Great article, Zainab. What are your thoughts regarding the current power sector in Nigeria? Has there been any improvement you could share based on the current trends?

In a co-authored article you collaborated in, I understand that the World Bank, UKAid, USAID, etc. are involved with one or more forms of an education initiative in the northern part of Nigeria, but your article showed that 15+ adults in Nigeria represent a 40% illiterate rate when compared with other African regions.

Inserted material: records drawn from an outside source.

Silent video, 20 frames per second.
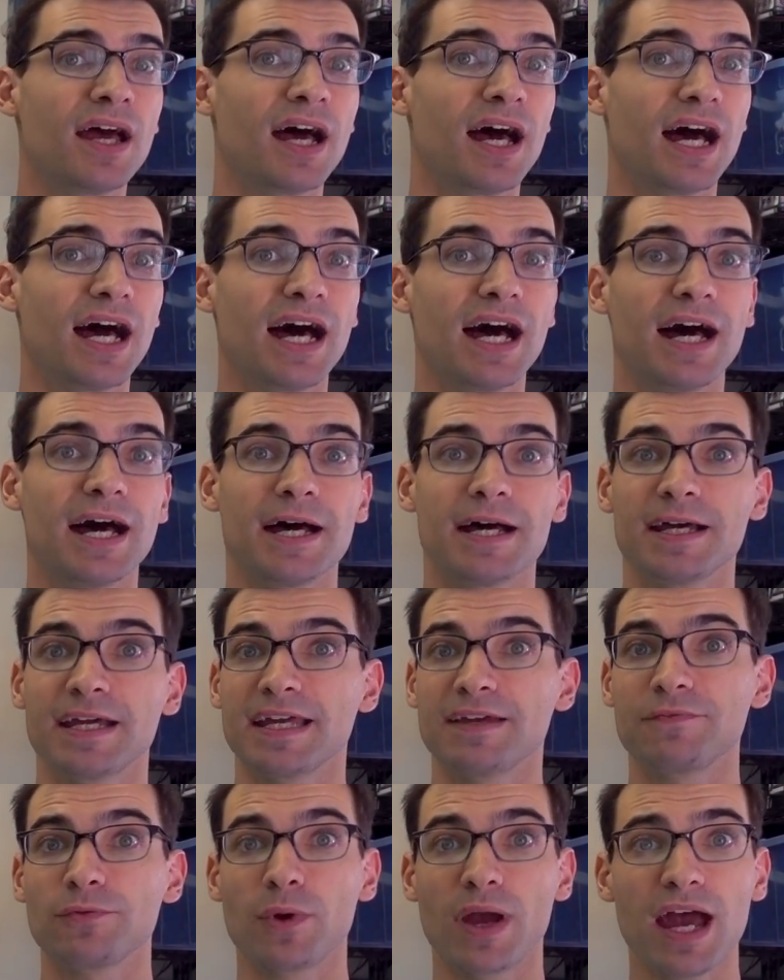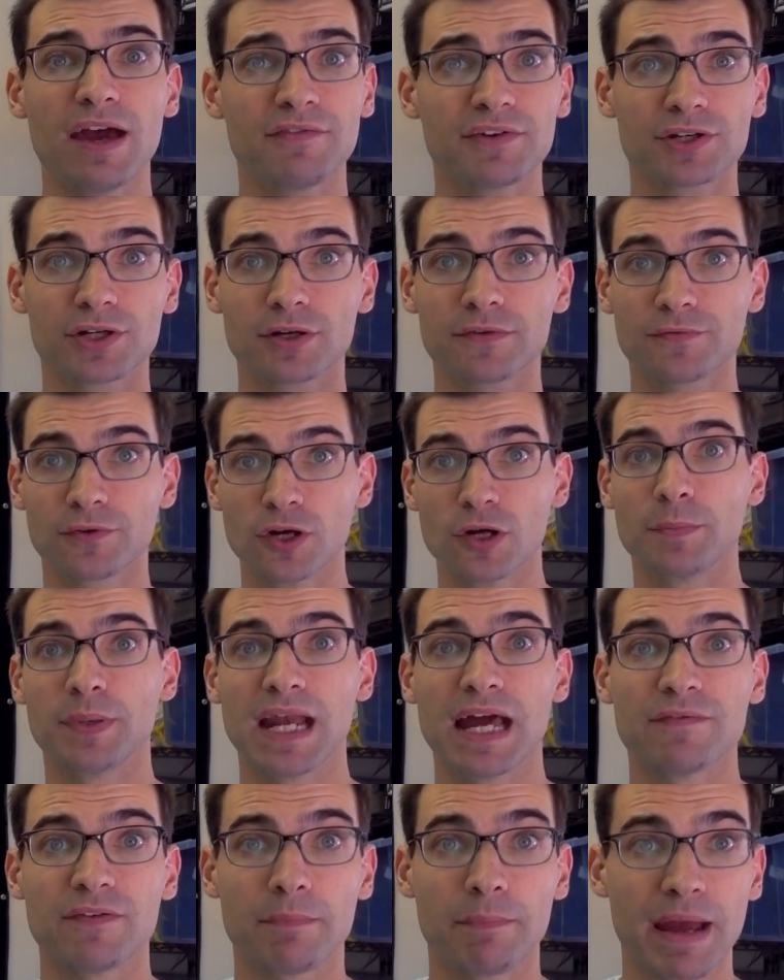Uh, if you have a Nerf group
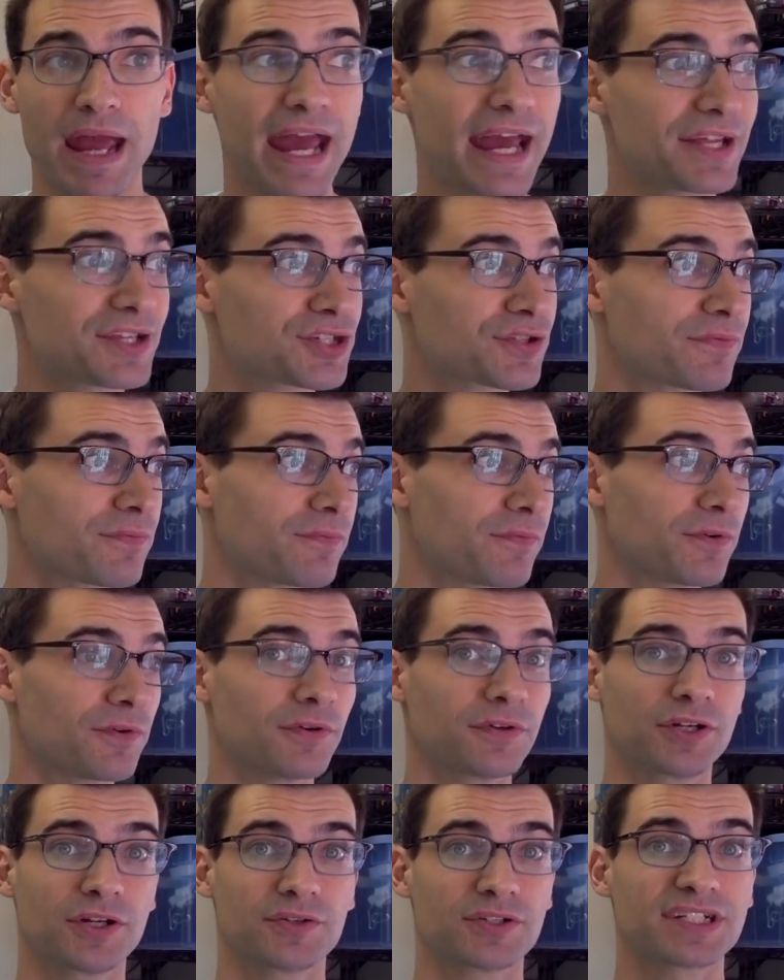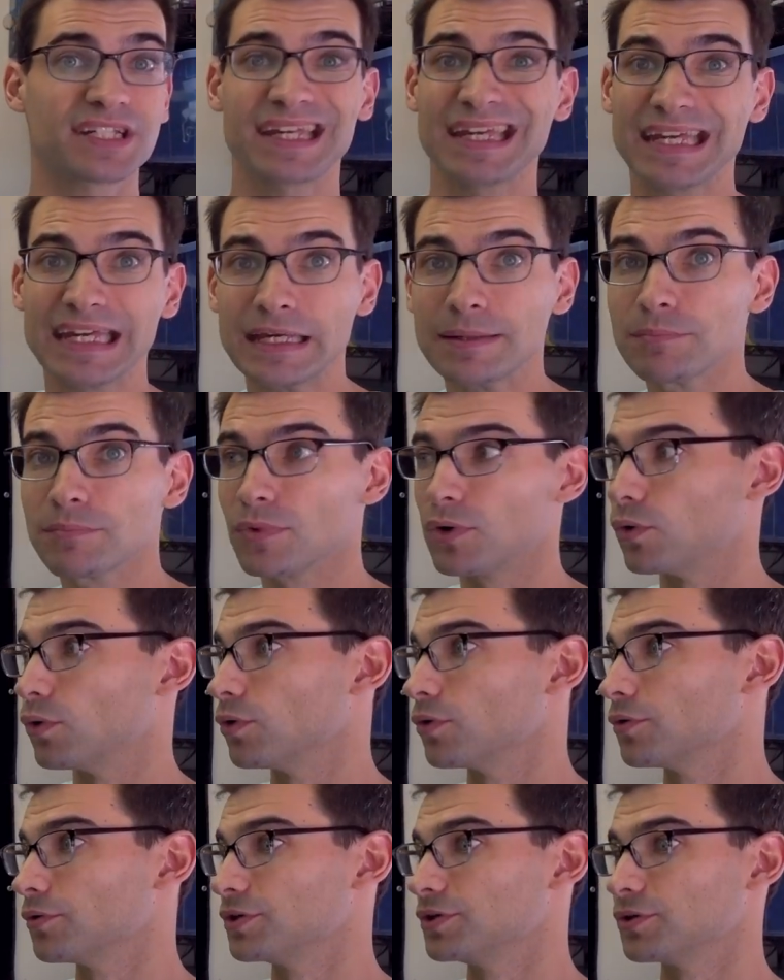and have a patch for your team
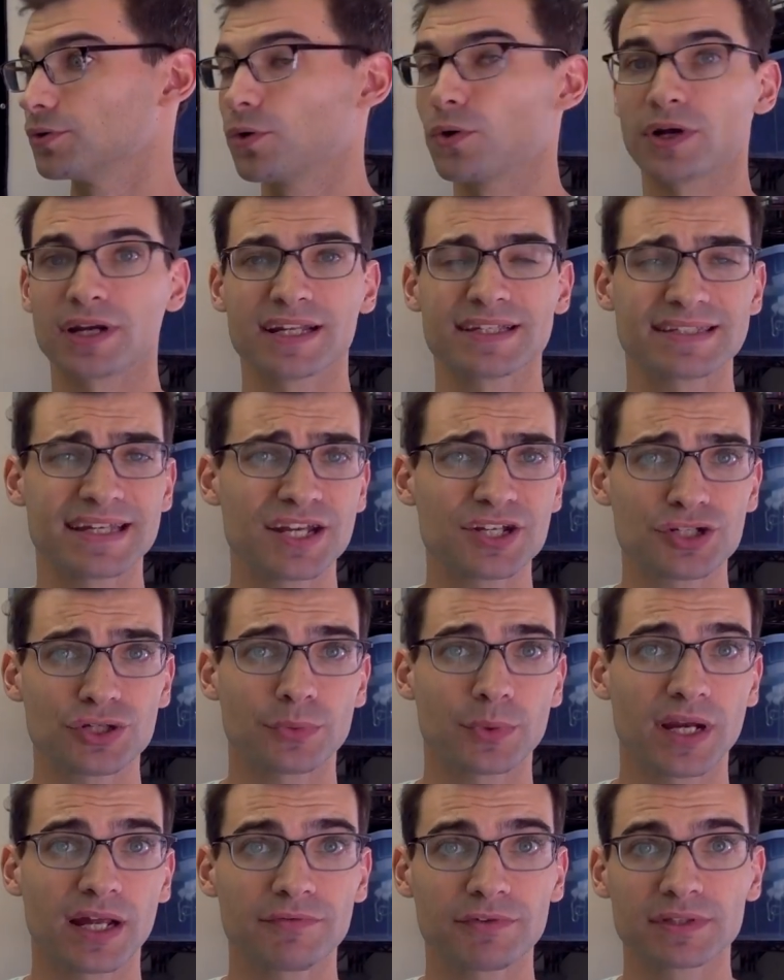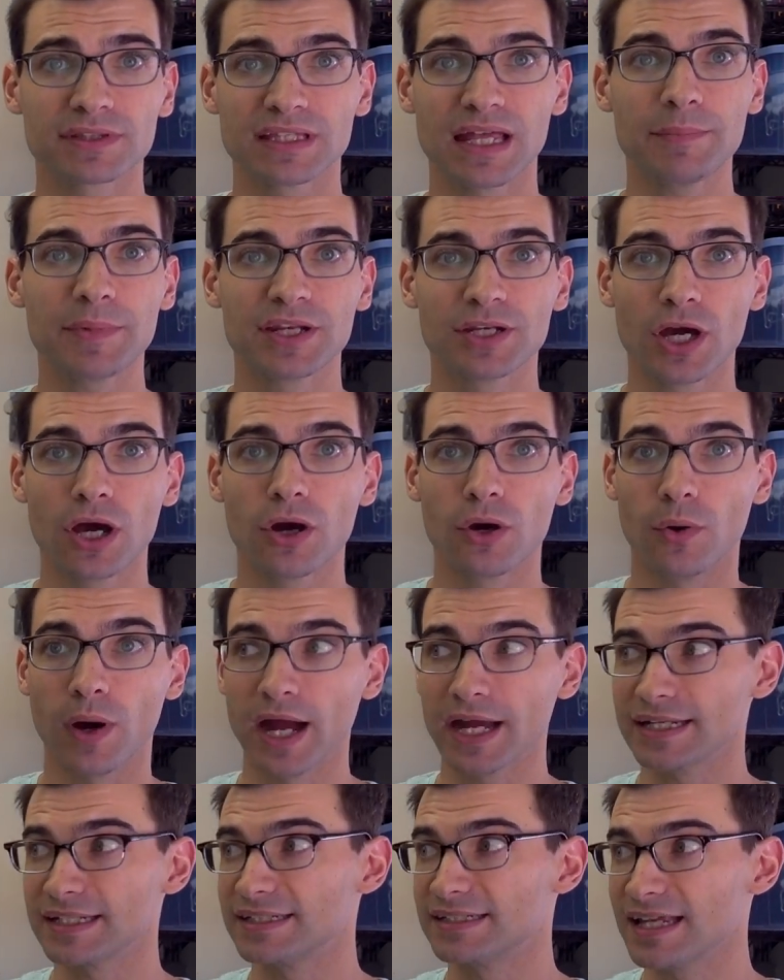or your organization or whatever, let me know.
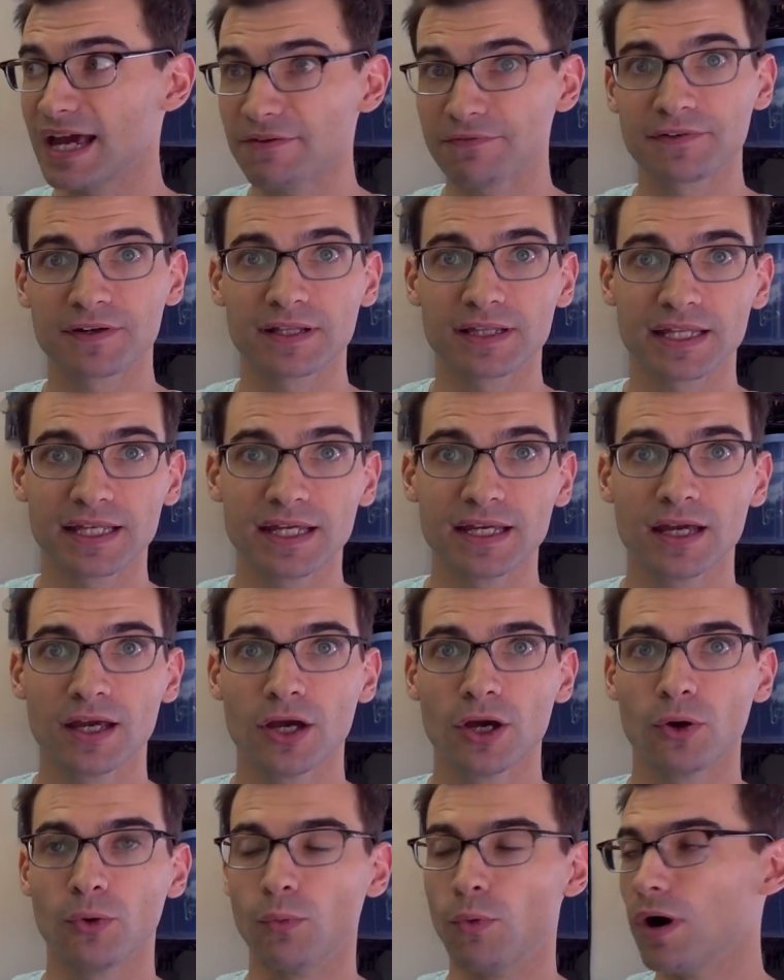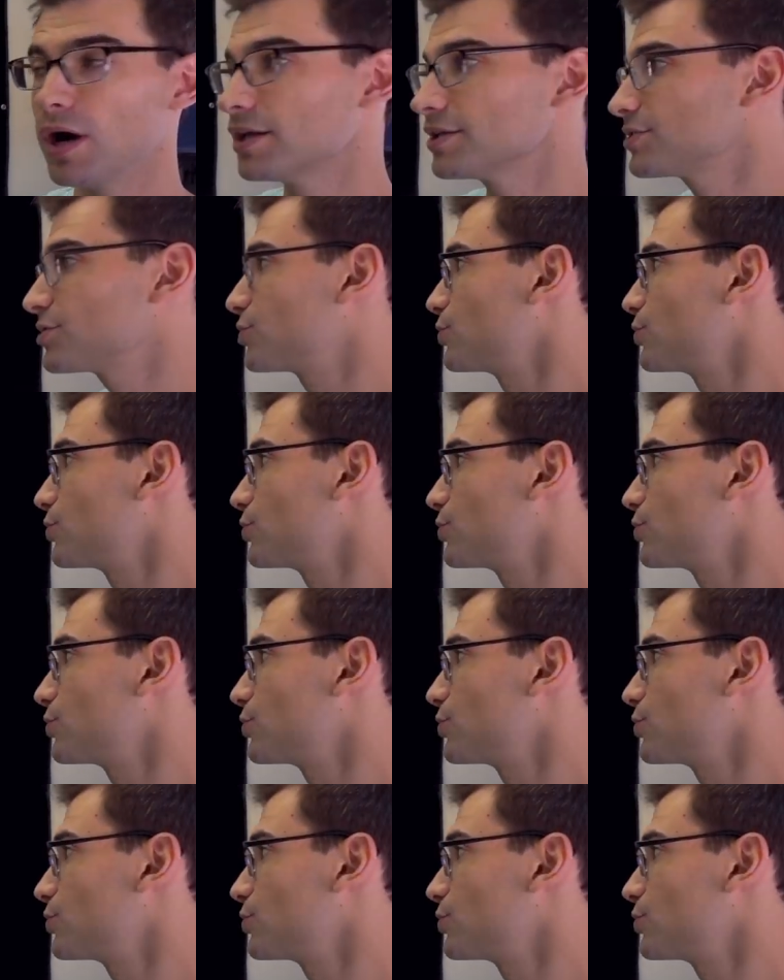I definitely want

Does that mean that the aid and initiative that is encouraged in the north of Nigeria is not working ?

Varun Sethupathi
February 28, 2022

Thanks for sharing this info , keep posting

Varun Sethupathi

Emmanuel Okon
November 22, 2021

While I appreciate your deep-rooted research on the progress that Morocco has made in electrifying the rural areas and the four parameters used in the above assertion, I beg to differ by saying that just like the other African States, Nigeria perennial problems are self-inflicted.
Take for example the many lofty ideas of past and present administration with a humongous amount of money sunk Into the sector, a former president is accused of keeping Nigeria in this malady.
My point of deviation will be that unlike the kingdom of Morocco, Nigeria nay some African states lack the political will and the spirit of nationalism to get things done. Or how do you explain a situation where a sitting leader prefers to keep his village in darkness by being a sole importer of soundproof generating sets so that he can power the street lights in the state by awarding contracts with kickbacks to his boys - It's business that we are talking about.
These and many more are the stark realities bedevilling our Nigerian State.